This is part two of the roasted vegetable salads in the traditional slow-cook method from Morocco. Serve the spicy roasted carrot salad along with the roasted beets, mashed eggplant, marinated olives, grated cucumber and other small plates. It’s very much like a ritual. Perhaps a symphony of colors and flavors of seasonal vegetables. They whet your appetite for the delicious main course to come.
Among all the roasted carrots I’ve made, this Moroccan-style carrot requires a longer roast in the oven. The result is a stunningly sweet and meltingly tender vegetable with a distinct flavor profile like no others. Looking under the hood, there are many spices in the marinade poured over the carrots before roasting. For sure, this is a spicy marinade worth remembering for a Mediterranean roasted vegetable dish.
The mix of spices in this Claudia Roden’s recipe, together with lemon juice and oil, is simply delicious. Here is the formula. The spicy marinade consists of: ground cumin, ground coriander, ground cinnamon, ground ginger, fresh garlic, olive oil, honey, lemon zest and juice, Aleppo pepper, black pepper and salt.
After treating the prepared carrots with the spicy marinade, roast them for about 1 hour at 400°F. I use a sheet pan and the marinade turns brown fast. To avert the liquid from drying out, while retaining the sauce-like consistency, use a baking dish with higher sides.
Spicy Roasted Carrot Salad | Claudia Roden
Ingredients
- 2 1/4 lb/ 1 kg medium carrots, peeled
- 1 1/2 tsp ground cumin
- 1/2 tsp ground coriander
- 1/2 tsp ground cinnamon
- 1/2 tsp ground ginger
- 3 garlic cloves, crushed
- 2 – 3 tbsp olive oil
- 1 tbsp honey
- Juice and zest of 1/2 – 1 lemon, to taste
- Aleppo pepper, to taste (optional)
- Salt and black pepper
- 2 tbsp extra virgin olive oil, to serve
- 3 tbsp roughly chopped coriander, or other fresh herbs
Instructions
Preheat the oven to 400°F.
Cut the carrots in half, then cut them in half so that you have wide sticks. Put them in a baking dish (with high sides).

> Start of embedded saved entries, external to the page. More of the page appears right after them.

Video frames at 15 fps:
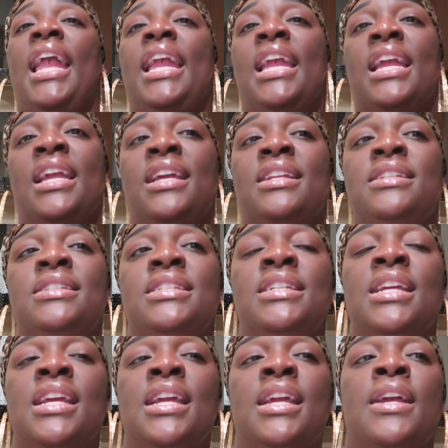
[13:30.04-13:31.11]
And
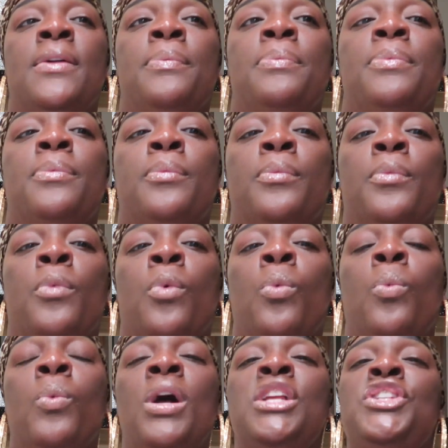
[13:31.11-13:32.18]

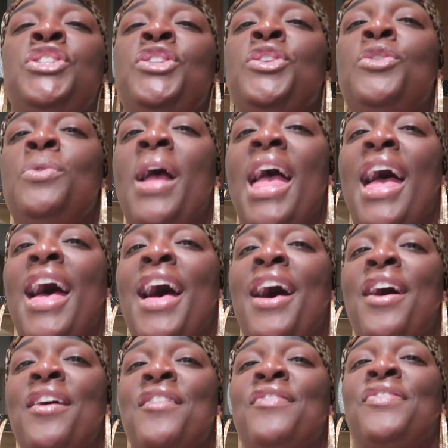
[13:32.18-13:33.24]
once you
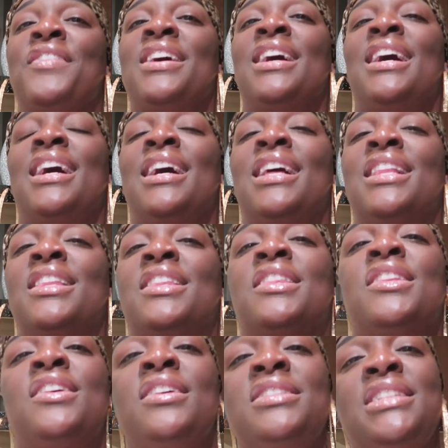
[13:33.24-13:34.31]
have
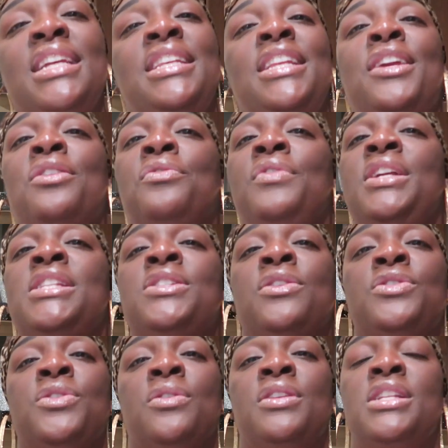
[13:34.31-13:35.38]
looked and did
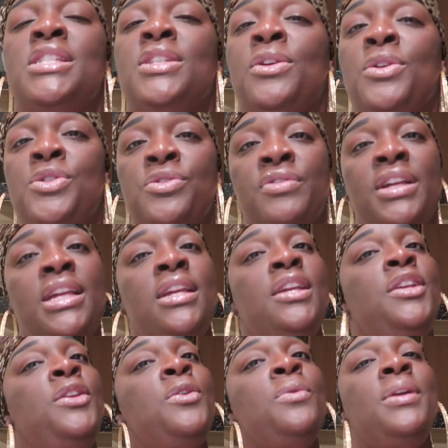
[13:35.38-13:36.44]
research on the
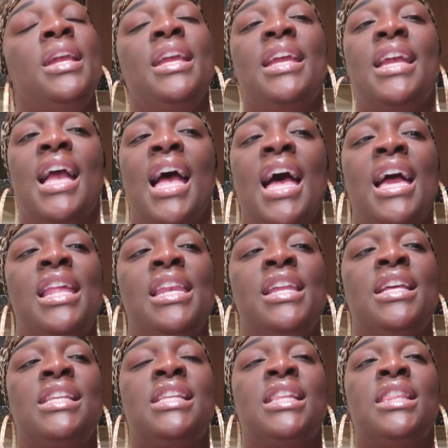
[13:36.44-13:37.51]
surgery, you can kind
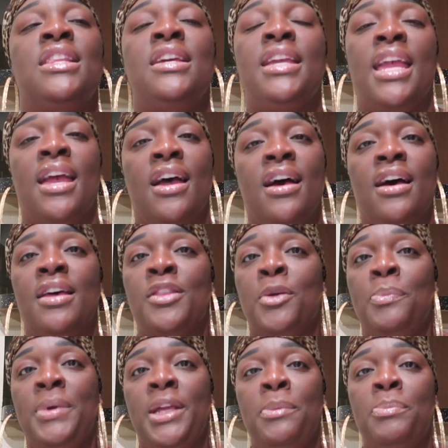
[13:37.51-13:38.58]
of look at
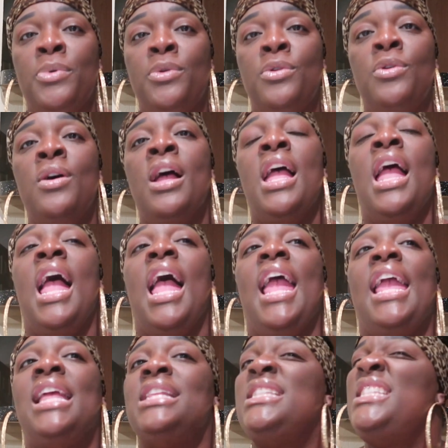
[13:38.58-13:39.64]
other people
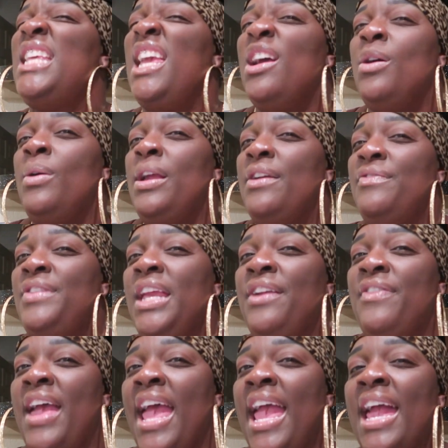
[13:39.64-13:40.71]
and tell if
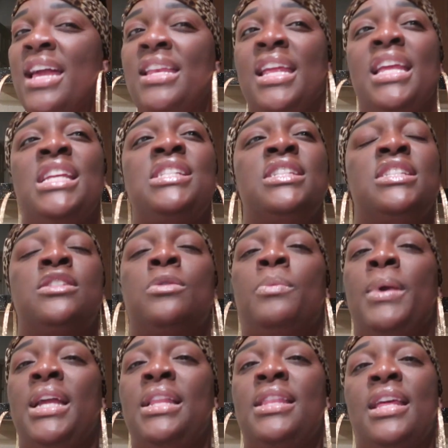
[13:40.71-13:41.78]
they've had it. It's just the
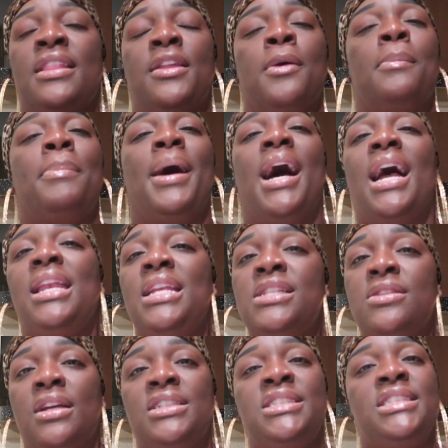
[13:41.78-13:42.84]
way that their
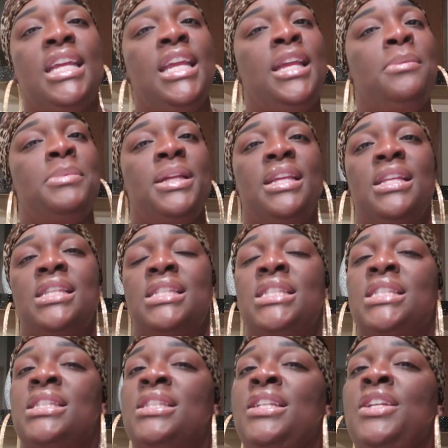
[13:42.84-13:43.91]
bodies are shaped. It's,
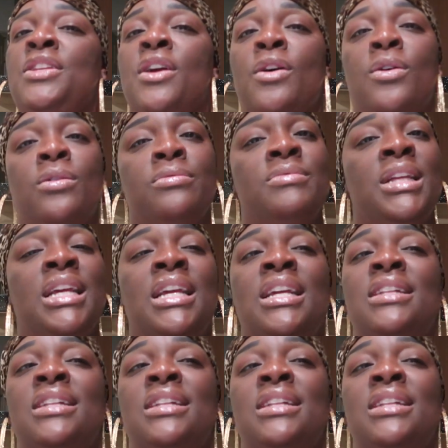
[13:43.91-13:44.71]
you know,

In a bowl, put the cumin, coriander, cinnamon, ginger, garlic, olive oil, honey, lemon juice and Aleppo pepper (if using). Season, mix very well and pour over the carrots, turning with your hands until they are coated all over.
Bake for about 1 hour until the carrots are tender, turning them over once. Let cool.
Serve at room temperature with a drizzle of extra virgin olive oil and sprinkled with coriander or other fresh herbs.
Notes
Adapted from Claudia Roden's Mediterranean
3 Comments
Spicy Roasted Carrot Salad | Claudia Roden | My Meals are on Wheels
June 4, 2023 at 5:20 pm[…] June 4, 2023 at 5:20 PM | Posted in Uncategorized | Leave a comment Spicy Roasted Carrot Salad | Claudia Roden […]
Kim Tracy
June 4, 2023 at 6:50 pmI love the spices in that marinade and with all the carrots at my local farmers market this is one to make!
I didn’t get around to a dish this week. We had a family emergency and I had to go out of town. Thanks for posting and sharing!
Kim Tracy
June 4, 2023 at 6:52 pmI love the mix of all those spices on the carrots- sounds full of flavor. Plus, this is a great recipe to use with all the fresh carrots popping up at my farmers market.
I didn’t get to make a dish because we went out of town for a family emergency. Thanks for sharing and post to the page!